There was no application made for bail and no pleas were entered.
Motin will appear at the Old Bailey on 14 April.
One member of the Solong crew is thought to be dead.
He has been named by the Crown Prosecution Service as 38-year-old Filipino national Mark Angelo Pernia.
After the collision, there was an explosion on the forward deck of the Solong, where Mr Pernia was working.
His fellow crew members tried to find him before evacuating, but were not able to do so.
The crash took place about 13 miles off the Yorkshire coast and saw dozens of people forced to abandon the vessels as they caught fire.
Image: Pic: AP/Dan Kitwood/Pool
Image: Smoke from the collision between the two ships in the North Sea seen above the clouds.
Pic: Reuters/Paige Langley
A large search and rescue operation was launched and successfully brought 36 people from both ships back ashore.
The Portuguese-flagged Solong had been sailing from Grangemouth, in Scotland, to Rotterdam, in the Netherlands, at the time of the collision.
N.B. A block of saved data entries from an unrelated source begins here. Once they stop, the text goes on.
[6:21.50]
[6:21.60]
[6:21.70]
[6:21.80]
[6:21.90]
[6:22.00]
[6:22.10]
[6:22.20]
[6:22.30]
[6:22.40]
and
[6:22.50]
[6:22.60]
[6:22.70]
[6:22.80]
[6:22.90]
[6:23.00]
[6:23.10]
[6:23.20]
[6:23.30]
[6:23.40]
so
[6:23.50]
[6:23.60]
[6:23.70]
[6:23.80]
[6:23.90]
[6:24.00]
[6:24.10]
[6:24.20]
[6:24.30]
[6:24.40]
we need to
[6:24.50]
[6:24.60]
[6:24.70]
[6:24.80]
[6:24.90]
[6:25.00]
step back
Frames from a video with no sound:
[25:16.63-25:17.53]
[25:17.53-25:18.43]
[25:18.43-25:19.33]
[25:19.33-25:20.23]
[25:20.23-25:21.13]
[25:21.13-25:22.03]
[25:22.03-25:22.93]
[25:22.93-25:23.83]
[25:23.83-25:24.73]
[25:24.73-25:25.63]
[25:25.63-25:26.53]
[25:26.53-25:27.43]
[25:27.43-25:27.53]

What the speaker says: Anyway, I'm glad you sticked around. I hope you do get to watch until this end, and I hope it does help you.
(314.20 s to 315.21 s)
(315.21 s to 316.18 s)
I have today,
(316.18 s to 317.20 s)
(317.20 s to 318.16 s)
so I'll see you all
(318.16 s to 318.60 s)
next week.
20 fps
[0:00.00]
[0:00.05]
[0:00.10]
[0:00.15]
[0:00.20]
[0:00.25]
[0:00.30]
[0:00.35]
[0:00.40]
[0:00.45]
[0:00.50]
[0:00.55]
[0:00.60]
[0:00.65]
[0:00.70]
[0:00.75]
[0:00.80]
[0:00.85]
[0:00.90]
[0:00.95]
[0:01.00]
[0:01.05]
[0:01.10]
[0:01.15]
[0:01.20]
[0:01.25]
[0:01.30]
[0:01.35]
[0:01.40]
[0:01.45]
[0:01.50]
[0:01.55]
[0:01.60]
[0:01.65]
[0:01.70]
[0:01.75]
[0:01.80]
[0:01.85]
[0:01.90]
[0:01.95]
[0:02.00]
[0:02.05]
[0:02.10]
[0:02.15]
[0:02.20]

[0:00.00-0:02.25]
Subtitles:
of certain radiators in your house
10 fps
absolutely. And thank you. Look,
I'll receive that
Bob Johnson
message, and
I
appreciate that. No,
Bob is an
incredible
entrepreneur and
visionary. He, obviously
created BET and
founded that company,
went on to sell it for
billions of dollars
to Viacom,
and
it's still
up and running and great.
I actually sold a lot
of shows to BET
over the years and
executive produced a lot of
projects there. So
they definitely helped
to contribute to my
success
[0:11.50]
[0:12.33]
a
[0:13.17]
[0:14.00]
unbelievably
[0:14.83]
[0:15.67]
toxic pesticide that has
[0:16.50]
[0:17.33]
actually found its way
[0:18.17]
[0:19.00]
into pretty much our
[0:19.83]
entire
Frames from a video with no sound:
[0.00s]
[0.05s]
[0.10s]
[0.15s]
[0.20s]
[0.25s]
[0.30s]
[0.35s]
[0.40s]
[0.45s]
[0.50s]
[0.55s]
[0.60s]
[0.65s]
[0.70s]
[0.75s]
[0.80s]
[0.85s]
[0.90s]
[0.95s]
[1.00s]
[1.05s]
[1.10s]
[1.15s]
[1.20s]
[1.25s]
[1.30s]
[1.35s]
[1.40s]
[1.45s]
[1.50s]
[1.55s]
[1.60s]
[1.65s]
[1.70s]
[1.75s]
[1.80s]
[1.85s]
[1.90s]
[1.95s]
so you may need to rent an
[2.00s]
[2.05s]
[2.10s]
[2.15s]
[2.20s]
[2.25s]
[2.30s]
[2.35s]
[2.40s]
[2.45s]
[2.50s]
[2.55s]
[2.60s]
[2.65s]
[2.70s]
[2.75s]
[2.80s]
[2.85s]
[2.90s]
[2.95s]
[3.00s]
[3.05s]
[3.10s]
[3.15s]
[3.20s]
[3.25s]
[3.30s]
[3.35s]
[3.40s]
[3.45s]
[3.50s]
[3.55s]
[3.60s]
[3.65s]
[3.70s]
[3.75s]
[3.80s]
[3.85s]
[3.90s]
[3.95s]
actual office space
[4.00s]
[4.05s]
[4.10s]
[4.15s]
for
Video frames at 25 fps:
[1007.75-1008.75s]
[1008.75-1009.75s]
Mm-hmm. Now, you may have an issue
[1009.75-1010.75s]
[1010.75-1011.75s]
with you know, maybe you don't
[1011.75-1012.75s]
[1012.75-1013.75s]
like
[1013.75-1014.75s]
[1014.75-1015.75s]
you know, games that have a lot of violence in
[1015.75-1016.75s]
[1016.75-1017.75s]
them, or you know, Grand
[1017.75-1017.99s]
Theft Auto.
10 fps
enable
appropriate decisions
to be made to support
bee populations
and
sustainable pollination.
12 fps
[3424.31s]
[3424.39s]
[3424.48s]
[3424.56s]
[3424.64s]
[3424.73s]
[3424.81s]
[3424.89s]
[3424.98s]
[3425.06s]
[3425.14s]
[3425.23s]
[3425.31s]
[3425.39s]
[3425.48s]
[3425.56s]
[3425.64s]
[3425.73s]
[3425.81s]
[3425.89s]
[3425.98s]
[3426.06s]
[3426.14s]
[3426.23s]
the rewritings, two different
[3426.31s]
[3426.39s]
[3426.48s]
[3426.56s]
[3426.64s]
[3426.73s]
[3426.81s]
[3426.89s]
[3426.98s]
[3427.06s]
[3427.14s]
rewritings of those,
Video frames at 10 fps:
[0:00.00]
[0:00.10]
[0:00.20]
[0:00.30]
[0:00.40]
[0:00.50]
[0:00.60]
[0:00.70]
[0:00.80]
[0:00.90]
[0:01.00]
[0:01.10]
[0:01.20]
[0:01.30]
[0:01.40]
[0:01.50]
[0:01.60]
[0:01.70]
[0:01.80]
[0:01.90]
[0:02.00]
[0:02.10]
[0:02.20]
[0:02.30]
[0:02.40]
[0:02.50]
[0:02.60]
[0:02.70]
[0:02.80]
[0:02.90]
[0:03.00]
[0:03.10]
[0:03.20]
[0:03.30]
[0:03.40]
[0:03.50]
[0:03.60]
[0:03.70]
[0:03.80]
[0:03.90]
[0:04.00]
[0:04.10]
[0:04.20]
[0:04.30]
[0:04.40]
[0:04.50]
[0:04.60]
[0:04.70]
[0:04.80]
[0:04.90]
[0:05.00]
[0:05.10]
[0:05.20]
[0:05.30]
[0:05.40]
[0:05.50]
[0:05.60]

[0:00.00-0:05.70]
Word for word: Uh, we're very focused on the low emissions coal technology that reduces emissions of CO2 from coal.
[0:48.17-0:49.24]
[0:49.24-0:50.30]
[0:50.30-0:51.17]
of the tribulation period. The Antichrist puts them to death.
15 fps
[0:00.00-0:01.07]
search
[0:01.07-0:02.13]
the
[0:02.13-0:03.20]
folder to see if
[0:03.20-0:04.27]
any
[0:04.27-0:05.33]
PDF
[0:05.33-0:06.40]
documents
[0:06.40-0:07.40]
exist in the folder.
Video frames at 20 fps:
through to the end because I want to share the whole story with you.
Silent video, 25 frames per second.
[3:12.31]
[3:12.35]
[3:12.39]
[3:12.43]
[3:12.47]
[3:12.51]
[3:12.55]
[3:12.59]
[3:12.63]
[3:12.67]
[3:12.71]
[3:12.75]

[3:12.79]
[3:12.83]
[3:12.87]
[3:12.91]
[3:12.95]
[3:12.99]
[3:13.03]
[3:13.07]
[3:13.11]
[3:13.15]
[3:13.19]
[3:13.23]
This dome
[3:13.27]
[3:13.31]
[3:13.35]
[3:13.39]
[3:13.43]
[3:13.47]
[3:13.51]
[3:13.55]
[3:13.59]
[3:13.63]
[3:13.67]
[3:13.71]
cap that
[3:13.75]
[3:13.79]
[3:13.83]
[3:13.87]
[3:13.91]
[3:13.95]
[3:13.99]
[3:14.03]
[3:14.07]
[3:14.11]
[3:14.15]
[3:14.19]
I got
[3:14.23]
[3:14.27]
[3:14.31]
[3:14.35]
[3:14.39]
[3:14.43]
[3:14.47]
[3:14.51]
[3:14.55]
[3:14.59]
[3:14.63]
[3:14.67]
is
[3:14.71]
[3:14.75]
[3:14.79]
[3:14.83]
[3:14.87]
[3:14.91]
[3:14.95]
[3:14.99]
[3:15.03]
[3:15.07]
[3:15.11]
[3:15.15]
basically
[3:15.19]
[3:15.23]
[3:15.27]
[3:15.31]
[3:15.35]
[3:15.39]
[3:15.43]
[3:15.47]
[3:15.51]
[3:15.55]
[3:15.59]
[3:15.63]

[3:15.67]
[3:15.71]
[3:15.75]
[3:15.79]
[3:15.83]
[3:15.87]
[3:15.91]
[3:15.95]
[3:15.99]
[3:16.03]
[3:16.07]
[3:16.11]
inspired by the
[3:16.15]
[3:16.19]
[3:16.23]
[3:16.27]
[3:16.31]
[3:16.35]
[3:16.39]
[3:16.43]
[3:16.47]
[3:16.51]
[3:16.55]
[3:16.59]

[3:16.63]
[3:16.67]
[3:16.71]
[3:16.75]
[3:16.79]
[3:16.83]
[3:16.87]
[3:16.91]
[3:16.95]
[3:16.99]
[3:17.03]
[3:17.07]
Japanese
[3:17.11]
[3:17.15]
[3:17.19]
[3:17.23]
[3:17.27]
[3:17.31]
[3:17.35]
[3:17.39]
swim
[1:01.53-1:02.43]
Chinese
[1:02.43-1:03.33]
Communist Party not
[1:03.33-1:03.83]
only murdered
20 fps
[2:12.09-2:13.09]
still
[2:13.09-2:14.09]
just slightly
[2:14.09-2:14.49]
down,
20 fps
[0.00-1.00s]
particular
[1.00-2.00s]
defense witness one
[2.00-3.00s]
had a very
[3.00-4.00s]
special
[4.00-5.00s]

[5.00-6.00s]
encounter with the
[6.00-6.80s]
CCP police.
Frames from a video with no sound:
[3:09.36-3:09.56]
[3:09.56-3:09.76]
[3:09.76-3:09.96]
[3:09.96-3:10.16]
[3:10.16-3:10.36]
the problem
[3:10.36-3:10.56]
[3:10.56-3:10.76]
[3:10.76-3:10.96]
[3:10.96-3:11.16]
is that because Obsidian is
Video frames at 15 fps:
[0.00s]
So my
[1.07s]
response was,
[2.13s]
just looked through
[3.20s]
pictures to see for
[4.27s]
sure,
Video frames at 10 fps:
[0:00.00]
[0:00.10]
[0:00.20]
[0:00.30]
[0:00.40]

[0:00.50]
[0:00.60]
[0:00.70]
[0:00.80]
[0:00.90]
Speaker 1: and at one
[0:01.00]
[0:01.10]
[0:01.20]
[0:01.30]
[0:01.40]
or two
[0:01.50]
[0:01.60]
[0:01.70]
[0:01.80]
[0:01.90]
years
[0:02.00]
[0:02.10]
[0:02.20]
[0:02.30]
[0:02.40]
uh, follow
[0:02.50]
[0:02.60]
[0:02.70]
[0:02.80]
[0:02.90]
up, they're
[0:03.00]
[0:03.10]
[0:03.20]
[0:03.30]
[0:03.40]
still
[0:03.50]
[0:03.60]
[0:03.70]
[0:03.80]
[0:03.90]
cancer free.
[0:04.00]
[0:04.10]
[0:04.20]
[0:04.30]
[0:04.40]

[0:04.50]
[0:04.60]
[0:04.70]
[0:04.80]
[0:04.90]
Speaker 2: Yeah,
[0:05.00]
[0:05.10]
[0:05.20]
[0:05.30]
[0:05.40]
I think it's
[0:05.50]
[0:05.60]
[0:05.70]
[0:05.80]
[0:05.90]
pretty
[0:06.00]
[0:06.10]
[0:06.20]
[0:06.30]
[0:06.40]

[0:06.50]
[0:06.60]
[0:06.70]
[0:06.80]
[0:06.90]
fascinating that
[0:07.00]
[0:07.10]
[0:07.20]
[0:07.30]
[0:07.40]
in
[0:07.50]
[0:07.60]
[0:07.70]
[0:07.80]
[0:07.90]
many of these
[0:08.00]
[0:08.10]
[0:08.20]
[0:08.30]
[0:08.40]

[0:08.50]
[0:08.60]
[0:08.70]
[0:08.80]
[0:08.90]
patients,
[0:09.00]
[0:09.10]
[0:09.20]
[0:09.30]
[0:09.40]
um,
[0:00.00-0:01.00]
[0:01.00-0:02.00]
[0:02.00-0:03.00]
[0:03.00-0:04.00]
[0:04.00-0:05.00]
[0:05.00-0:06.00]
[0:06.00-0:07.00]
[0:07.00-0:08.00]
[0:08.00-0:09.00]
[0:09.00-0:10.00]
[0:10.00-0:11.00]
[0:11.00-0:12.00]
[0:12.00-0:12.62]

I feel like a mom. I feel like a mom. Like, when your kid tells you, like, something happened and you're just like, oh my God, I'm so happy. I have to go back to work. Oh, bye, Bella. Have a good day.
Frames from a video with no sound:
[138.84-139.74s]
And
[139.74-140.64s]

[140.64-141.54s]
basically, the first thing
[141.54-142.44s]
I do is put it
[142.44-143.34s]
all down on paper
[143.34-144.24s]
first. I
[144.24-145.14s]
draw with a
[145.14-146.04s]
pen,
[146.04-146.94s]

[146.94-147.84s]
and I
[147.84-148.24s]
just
It was initially feared to be carrying sodium cyanide, but the German owner Ernst Russ said four containers on the vessel had previously been carrying the chemical.
The Stena Immaculate is still at anchor at the same point where the collision happened.
Meanwhile, the Solong drifted south of this location, but both vessels were said to be “stable”, with salvors having boarded to assess the damage.
The Stena Immaculate had been carrying 220,000 barrels of jet fuel in 16 segregated tanks – at least one of which was “ruptured” during the collision, US shipping firm Crowley, who operates the ship, said.
But it said the jet fuel spill was having a “limited” impact.
Most of it had burned off, and there were no signs of further leaks from either ship.